- _What you should do_:
Reproduce the listing below character for character; drop every image.

= = = =

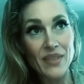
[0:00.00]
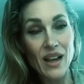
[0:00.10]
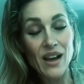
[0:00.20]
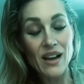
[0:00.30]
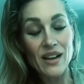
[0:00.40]

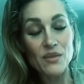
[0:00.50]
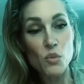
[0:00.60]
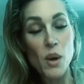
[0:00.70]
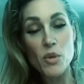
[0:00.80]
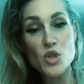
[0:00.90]

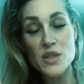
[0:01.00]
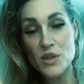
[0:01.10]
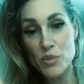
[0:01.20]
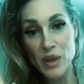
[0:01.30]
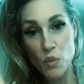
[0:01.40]
emotions
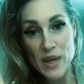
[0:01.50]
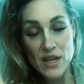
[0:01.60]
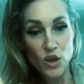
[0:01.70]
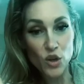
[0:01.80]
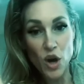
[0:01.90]
or being
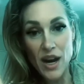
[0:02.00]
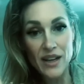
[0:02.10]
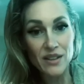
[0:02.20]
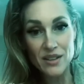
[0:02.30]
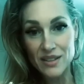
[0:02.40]
weak or
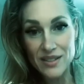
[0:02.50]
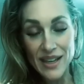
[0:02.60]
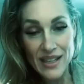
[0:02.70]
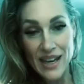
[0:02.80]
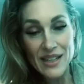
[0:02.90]
crying or
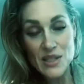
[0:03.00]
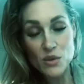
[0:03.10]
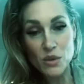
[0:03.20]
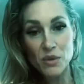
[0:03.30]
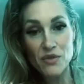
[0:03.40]
any
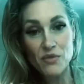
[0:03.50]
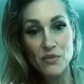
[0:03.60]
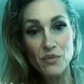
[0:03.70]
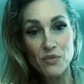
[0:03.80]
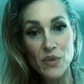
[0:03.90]
sort
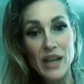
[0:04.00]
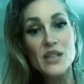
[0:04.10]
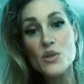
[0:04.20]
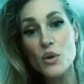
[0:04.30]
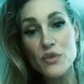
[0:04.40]

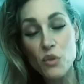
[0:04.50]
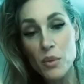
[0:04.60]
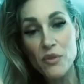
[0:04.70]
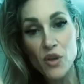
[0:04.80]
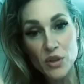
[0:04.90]
of
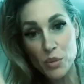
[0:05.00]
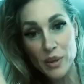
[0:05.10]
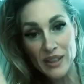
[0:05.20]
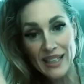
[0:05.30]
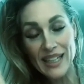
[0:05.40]
form of
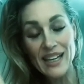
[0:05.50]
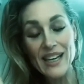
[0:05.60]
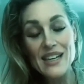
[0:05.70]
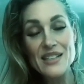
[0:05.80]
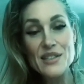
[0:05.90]
vulnerability.
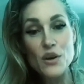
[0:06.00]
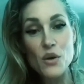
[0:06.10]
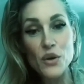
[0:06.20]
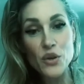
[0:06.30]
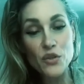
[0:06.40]

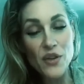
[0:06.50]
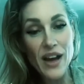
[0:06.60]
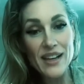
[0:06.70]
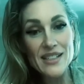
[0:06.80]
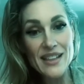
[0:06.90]
So you'll
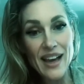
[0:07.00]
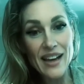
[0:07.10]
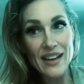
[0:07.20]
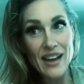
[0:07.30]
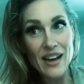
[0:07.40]
find
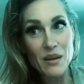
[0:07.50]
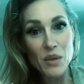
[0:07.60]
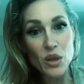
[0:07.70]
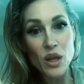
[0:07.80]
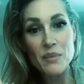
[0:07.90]
that
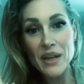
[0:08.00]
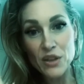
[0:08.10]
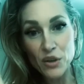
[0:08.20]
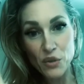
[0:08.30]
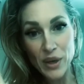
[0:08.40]
a lot of men
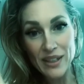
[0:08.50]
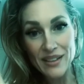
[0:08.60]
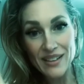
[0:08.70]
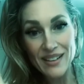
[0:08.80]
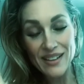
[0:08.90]
are
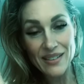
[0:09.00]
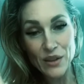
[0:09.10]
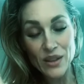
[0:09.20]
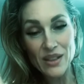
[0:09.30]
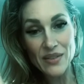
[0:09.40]
avoidant in
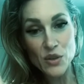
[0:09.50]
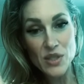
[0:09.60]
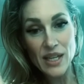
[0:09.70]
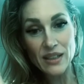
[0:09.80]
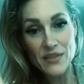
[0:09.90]
their
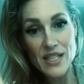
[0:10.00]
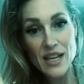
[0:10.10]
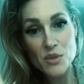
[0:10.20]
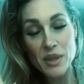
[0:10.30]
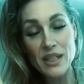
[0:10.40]
style of
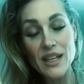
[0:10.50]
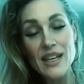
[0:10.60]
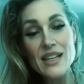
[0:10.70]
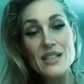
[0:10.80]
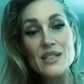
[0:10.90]
attachment.
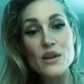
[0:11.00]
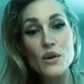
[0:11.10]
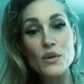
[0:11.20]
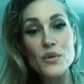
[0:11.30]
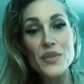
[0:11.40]

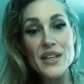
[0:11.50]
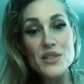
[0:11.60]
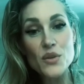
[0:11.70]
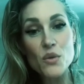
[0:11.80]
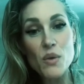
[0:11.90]
So
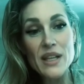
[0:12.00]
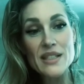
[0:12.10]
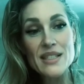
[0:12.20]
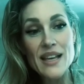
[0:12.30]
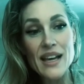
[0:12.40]
these are the
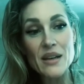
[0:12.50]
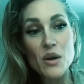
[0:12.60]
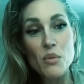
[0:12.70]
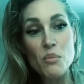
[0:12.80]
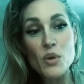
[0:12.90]
ones that
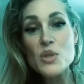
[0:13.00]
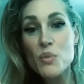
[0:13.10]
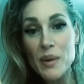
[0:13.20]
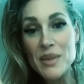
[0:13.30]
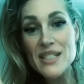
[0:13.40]
most
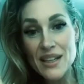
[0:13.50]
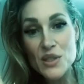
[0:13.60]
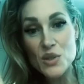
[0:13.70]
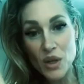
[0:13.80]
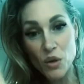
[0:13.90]
women tend to
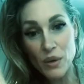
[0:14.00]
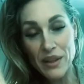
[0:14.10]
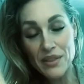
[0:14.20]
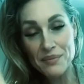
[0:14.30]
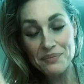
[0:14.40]
struggle
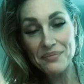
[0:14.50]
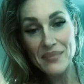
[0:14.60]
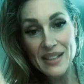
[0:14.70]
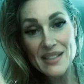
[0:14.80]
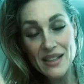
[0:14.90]
with.
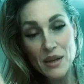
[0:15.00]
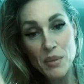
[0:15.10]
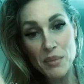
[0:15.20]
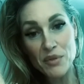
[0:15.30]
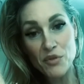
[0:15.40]
It's the
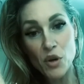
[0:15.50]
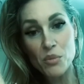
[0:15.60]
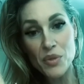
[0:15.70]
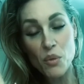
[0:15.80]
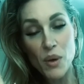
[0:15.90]
commitment
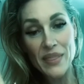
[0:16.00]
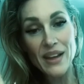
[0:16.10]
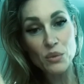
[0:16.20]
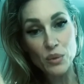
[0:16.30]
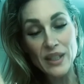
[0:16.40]
phobe, the one
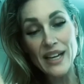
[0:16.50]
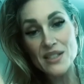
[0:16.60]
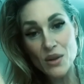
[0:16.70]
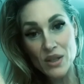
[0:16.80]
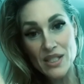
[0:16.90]
that really
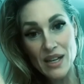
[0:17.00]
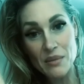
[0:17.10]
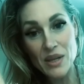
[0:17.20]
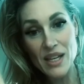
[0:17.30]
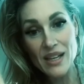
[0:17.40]
has a hard
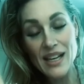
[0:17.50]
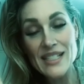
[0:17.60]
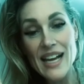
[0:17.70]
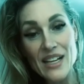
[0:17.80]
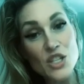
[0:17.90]
time
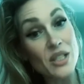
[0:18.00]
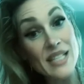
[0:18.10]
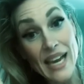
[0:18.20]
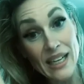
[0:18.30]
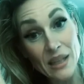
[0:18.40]
attaching
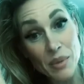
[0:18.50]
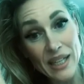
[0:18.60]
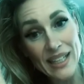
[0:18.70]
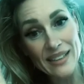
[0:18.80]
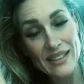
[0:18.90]
to
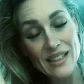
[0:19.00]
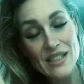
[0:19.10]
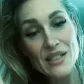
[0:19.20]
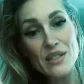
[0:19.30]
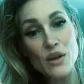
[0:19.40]
anybody.
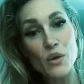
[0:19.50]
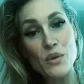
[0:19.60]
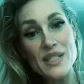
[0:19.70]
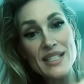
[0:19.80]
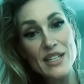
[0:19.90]

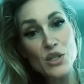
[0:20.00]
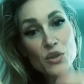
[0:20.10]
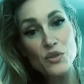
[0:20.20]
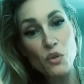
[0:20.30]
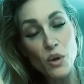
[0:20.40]
So stay
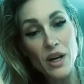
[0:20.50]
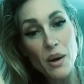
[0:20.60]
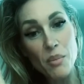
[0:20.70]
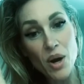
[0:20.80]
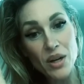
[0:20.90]
tuned
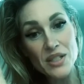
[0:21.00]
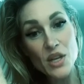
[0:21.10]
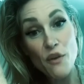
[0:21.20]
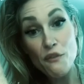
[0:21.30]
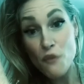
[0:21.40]
for part
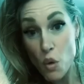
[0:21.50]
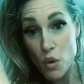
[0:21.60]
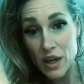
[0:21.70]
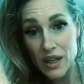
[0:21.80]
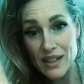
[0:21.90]

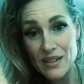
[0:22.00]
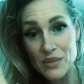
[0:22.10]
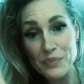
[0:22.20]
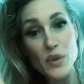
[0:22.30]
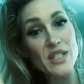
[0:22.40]
4
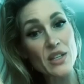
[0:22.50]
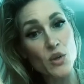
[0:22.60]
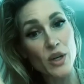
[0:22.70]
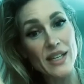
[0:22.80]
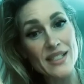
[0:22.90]
with
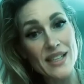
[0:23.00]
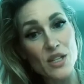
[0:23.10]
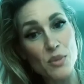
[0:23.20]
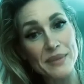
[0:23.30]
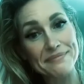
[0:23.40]
disorganized
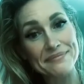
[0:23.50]
attachment.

= = = =

- _Result of the task_:
[0:00.00]
[0:00.10]
[0:00.20]
[0:00.30]
[0:00.40]

[0:00.50]
[0:00.60]
[0:00.70]
[0:00.80]
[0:00.90]

[0:01.00]
[0:01.10]
[0:01.20]
[0:01.30]
[0:01.40]
emotions
[0:01.50]
[0:01.60]
[0:01.70]
[0:01.80]
[0:01.90]
or being
[0:02.00]
[0:02.10]
[0:02.20]
[0:02.30]
[0:02.40]
weak or
[0:02.50]
[0:02.60]
[0:02.70]
[0:02.80]
[0:02.90]
crying or
[0:03.00]
[0:03.10]
[0:03.20]
[0:03.30]
[0:03.40]
any
[0:03.50]
[0:03.60]
[0:03.70]
[0:03.80]
[0:03.90]
sort
[0:04.00]
[0:04.10]
[0:04.20]
[0:04.30]
[0:04.40]

[0:04.50]
[0:04.60]
[0:04.70]
[0:04.80]
[0:04.90]
of
[0:05.00]
[0:05.10]
[0:05.20]
[0:05.30]
[0:05.40]
form of
[0:05.50]
[0:05.60]
[0:05.70]
[0:05.80]
[0:05.90]
vulnerability.
[0:06.00]
[0:06.10]
[0:06.20]
[0:06.30]
[0:06.40]

[0:06.50]
[0:06.60]
[0:06.70]
[0:06.80]
[0:06.90]
So you'll
[0:07.00]
[0:07.10]
[0:07.20]
[0:07.30]
[0:07.40]
find
[0:07.50]
[0:07.60]
[0:07.70]
[0:07.80]
[0:07.90]
that
[0:08.00]
[0:08.10]
[0:08.20]
[0:08.30]
[0:08.40]
a lot of men
[0:08.50]
[0:08.60]
[0:08.70]
[0:08.80]
[0:08.90]
are
[0:09.00]
[0:09.10]
[0:09.20]
[0:09.30]
[0:09.40]
avoidant in
[0:09.50]
[0:09.60]
[0:09.70]
[0:09.80]
[0:09.90]
their
[0:10.00]
[0:10.10]
[0:10.20]
[0:10.30]
[0:10.40]
style of
[0:10.50]
[0:10.60]
[0:10.70]
[0:10.80]
[0:10.90]
attachment.
[0:11.00]
[0:11.10]
[0:11.20]
[0:11.30]
[0:11.40]

[0:11.50]
[0:11.60]
[0:11.70]
[0:11.80]
[0:11.90]
So
[0:12.00]
[0:12.10]
[0:12.20]
[0:12.30]
[0:12.40]
these are the
[0:12.50]
[0:12.60]
[0:12.70]
[0:12.80]
[0:12.90]
ones that
[0:13.00]
[0:13.10]
[0:13.20]
[0:13.30]
[0:13.40]
most
[0:13.50]
[0:13.60]
[0:13.70]
[0:13.80]
[0:13.90]
women tend to
[0:14.00]
[0:14.10]
[0:14.20]
[0:14.30]
[0:14.40]
struggle
[0:14.50]
[0:14.60]
[0:14.70]
[0:14.80]
[0:14.90]
with.
[0:15.00]
[0:15.10]
[0:15.20]
[0:15.30]
[0:15.40]
It's the
[0:15.50]
[0:15.60]
[0:15.70]
[0:15.80]
[0:15.90]
commitment
[0:16.00]
[0:16.10]
[0:16.20]
[0:16.30]
[0:16.40]
phobe, the one
[0:16.50]
[0:16.60]
[0:16.70]
[0:16.80]
[0:16.90]
that really
[0:17.00]
[0:17.10]
[0:17.20]
[0:17.30]
[0:17.40]
has a hard
[0:17.50]
[0:17.60]
[0:17.70]
[0:17.80]
[0:17.90]
time
[0:18.00]
[0:18.10]
[0:18.20]
[0:18.30]
[0:18.40]
attaching
[0:18.50]
[0:18.60]
[0:18.70]
[0:18.80]
[0:18.90]
to
[0:19.00]
[0:19.10]
[0:19.20]
[0:19.30]
[0:19.40]
anybody.
[0:19.50]
[0:19.60]
[0:19.70]
[0:19.80]
[0:19.90]

[0:20.00]
[0:20.10]
[0:20.20]
[0:20.30]
[0:20.40]
So stay
[0:20.50]
[0:20.60]
[0:20.70]
[0:20.80]
[0:20.90]
tuned
[0:21.00]
[0:21.10]
[0:21.20]
[0:21.30]
[0:21.40]
for part
[0:21.50]
[0:21.60]
[0:21.70]
[0:21.80]
[0:21.90]

[0:22.00]
[0:22.10]
[0:22.20]
[0:22.30]
[0:22.40]
4
[0:22.50]
[0:22.60]
[0:22.70]
[0:22.80]
[0:22.90]
with
[0:23.00]
[0:23.10]
[0:23.20]
[0:23.30]
[0:23.40]
disorganized
[0:23.50]
attachment.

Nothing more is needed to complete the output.